Overdue; new address, publications & reviews


Last fall I paced a west Hamilton neighbourhood, waiting for the right time to enter a nearby poetry reading. I never ended up making it inside. Walking home and feeling defeated, I wrote down some rough lines that would eventually become "Light disorder", the first poem in Rabbit months. Those small streets referenced -- Reginald, Alexander -- I now see intersect from my new apartment's balcony.

Like New Year's Day, a new apartment affords that brief bout of amnesia where we reconsider who we are, what we want. My goal has been pretty practical: to shape this living space in ways that'll push me creatively. And I'm off to an okay start.
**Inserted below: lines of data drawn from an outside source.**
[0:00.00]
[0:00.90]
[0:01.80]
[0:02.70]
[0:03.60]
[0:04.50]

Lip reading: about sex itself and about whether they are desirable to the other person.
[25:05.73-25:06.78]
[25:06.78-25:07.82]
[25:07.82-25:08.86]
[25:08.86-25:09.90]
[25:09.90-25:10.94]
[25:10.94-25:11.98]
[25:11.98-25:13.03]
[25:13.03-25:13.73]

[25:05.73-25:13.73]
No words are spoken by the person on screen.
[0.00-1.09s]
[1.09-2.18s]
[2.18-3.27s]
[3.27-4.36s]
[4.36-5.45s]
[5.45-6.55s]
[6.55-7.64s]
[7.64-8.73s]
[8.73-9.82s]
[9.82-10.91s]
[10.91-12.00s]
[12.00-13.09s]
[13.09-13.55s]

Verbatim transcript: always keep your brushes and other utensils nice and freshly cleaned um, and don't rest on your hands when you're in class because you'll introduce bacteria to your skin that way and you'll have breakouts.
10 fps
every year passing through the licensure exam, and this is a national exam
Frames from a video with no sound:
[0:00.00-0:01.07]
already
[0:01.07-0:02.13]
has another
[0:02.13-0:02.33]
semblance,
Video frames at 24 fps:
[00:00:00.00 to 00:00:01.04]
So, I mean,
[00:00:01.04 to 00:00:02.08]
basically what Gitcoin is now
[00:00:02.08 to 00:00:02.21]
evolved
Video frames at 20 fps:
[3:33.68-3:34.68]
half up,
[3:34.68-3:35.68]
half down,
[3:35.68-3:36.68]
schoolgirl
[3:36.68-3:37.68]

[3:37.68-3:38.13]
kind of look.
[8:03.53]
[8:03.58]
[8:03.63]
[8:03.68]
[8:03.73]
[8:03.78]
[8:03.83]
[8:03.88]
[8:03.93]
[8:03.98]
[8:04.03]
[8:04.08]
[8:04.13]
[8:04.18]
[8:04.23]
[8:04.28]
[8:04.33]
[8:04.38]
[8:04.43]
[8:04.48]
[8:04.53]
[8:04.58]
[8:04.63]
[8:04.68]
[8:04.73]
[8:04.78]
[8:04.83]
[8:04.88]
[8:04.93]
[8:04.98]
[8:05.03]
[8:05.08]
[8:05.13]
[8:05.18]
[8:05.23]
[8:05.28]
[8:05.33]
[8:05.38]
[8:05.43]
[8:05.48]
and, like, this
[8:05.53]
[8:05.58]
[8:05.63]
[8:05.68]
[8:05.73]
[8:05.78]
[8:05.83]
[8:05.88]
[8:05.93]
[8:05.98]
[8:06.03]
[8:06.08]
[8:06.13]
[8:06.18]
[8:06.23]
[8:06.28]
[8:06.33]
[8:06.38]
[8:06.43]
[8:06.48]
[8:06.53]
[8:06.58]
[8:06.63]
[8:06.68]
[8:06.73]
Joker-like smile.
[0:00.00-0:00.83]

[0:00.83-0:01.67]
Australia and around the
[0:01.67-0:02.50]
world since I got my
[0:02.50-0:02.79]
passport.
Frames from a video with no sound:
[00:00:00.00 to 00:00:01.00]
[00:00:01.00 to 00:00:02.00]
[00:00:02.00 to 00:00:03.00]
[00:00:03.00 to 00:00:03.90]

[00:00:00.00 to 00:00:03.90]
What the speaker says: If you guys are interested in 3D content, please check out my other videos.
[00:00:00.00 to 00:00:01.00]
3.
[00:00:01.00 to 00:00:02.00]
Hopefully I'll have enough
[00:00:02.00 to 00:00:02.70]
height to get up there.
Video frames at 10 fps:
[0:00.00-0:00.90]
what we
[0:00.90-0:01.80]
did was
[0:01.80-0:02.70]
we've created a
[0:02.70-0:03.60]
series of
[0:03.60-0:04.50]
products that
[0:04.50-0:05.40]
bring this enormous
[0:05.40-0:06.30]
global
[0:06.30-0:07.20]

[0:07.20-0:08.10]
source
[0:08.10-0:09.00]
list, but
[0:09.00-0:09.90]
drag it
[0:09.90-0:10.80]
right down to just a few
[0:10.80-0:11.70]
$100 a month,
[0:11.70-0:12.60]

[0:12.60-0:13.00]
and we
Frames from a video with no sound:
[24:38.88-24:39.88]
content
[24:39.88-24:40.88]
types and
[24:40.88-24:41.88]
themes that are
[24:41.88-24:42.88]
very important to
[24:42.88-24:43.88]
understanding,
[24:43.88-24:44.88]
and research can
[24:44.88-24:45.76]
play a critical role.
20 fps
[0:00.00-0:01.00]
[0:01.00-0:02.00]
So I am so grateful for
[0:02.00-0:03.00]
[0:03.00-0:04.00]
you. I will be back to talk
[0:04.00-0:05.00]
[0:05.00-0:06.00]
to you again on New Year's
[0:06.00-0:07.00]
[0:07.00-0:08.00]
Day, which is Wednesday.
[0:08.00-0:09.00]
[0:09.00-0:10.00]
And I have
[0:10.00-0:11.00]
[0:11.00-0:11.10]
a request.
That minimal poem manuscript continues in fits, although it still leaves more of a footprint than I'd like. "Cannot transform myth" needs two more pieces to be finished; I know what they involve but rarely feel like I'm in the right energy to get them done. Two other manuscripts exist in my head as daydreams, both tiny and manageable once I make time for them. As for other projects: 

The University of Toronto's Hart House Review will publish "Turkey Pond" in their 2017 winter supplement. I'm very excited to have a page in this storied journal. The poem is from a chapbook manuscript that continues to fine-tune, despite my efforts to let it go. Lord, I hope I get it right.

The Michigan-based Great Lakes Review accepted a submission I placed way back in the summer of 2014, meaning three poems from the transitional manuscript "A green horseshoe," will hit lit mag racks sometime in 2017. Few journals have a thematic focus that so readily compliments the work I undertook after leaving Ottawa as GLR; being included in their upcoming issue further validates that unsure period for me.

Lastly, I'm still posting occasional reviews on Ottawa Poetry Newsletter, the latest being for Robert Hogg's from Lamentations and Bronwen Tate's Vesper Vigil. (Speaking of which, do yourself a favour and get a 2017 subscription to above/ground press for the holidays. Every chapbook, issue of Touch the Donkey and broadside, directly to your mailbox.)